**REQUIRED ACTION**
Return each line of the records holding the string "Silent".

**DATA RECORDS**
------------

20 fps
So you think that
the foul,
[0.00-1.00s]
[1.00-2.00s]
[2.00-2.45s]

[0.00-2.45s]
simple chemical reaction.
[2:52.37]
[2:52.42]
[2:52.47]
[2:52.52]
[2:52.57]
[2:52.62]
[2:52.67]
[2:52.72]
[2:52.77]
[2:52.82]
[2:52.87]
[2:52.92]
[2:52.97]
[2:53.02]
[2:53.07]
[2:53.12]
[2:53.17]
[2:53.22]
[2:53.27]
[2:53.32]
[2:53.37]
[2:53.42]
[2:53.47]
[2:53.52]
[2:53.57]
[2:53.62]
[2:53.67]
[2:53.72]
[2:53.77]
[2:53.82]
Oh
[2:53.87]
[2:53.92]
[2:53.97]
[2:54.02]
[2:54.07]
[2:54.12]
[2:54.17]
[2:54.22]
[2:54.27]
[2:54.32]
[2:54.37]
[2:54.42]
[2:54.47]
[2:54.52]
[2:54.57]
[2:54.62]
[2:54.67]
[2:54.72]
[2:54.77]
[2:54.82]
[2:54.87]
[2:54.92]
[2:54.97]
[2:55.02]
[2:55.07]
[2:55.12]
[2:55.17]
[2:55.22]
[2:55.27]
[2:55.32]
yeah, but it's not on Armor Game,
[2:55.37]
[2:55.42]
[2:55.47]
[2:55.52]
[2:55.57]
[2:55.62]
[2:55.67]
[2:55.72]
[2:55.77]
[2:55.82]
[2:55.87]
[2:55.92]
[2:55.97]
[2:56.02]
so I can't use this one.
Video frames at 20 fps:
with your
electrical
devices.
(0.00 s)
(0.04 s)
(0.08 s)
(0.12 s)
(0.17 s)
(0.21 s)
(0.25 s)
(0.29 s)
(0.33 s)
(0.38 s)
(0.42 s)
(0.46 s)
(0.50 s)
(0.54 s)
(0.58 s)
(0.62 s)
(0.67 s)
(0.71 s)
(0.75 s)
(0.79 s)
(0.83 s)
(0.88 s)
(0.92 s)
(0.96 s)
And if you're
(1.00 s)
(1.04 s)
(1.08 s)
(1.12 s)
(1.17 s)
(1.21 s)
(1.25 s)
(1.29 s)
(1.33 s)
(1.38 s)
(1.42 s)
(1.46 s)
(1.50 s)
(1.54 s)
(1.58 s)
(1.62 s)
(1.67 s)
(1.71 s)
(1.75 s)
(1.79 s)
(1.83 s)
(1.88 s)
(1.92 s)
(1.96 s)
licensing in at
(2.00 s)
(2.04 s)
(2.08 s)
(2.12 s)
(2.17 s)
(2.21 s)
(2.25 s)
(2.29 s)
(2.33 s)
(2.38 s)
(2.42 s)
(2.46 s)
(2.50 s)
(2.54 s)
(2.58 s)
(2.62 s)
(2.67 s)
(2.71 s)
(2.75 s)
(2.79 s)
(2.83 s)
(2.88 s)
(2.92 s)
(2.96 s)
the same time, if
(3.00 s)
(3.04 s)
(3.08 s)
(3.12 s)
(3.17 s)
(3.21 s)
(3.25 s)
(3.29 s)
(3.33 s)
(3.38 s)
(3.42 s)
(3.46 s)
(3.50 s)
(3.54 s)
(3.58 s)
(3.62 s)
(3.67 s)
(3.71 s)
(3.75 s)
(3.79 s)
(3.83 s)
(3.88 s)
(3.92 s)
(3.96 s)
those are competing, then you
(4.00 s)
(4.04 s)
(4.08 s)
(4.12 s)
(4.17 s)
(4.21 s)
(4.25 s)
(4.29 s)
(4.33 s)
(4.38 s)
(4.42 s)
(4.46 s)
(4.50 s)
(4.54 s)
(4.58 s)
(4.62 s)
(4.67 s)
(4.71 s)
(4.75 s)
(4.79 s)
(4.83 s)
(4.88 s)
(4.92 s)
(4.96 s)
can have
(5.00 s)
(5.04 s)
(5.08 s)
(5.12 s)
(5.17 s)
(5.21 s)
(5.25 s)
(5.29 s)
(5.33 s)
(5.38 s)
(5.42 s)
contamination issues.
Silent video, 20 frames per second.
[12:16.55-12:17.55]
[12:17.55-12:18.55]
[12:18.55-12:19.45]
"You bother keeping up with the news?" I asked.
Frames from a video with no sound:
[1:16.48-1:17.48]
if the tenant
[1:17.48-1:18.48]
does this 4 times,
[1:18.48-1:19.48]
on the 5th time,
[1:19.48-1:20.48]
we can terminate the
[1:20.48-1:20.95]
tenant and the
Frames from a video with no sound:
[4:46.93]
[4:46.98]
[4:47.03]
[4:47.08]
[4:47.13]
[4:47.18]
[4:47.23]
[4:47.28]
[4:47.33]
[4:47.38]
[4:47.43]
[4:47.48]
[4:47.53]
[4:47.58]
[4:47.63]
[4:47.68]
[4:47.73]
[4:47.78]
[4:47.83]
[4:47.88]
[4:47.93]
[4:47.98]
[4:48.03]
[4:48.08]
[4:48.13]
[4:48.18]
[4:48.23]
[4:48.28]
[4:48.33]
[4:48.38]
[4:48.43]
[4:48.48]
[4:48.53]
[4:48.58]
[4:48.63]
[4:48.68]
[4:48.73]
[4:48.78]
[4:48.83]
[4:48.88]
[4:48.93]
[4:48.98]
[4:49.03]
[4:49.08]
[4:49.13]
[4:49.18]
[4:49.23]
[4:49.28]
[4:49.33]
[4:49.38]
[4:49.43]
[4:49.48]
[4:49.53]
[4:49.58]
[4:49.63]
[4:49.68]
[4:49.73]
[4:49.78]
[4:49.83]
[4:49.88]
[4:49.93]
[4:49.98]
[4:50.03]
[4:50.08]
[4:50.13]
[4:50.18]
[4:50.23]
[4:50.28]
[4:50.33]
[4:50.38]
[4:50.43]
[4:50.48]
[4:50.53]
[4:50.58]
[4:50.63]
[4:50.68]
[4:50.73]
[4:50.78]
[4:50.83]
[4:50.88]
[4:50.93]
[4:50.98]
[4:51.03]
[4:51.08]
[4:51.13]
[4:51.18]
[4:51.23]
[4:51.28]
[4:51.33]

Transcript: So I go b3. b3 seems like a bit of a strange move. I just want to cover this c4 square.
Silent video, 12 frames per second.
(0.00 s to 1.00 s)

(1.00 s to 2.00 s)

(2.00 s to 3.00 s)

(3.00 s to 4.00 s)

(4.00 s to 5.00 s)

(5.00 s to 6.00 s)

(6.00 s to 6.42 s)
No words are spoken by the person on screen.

------------

**SOLUTION**
Silent video, 20 frames per second.
Silent video, 12 frames per second.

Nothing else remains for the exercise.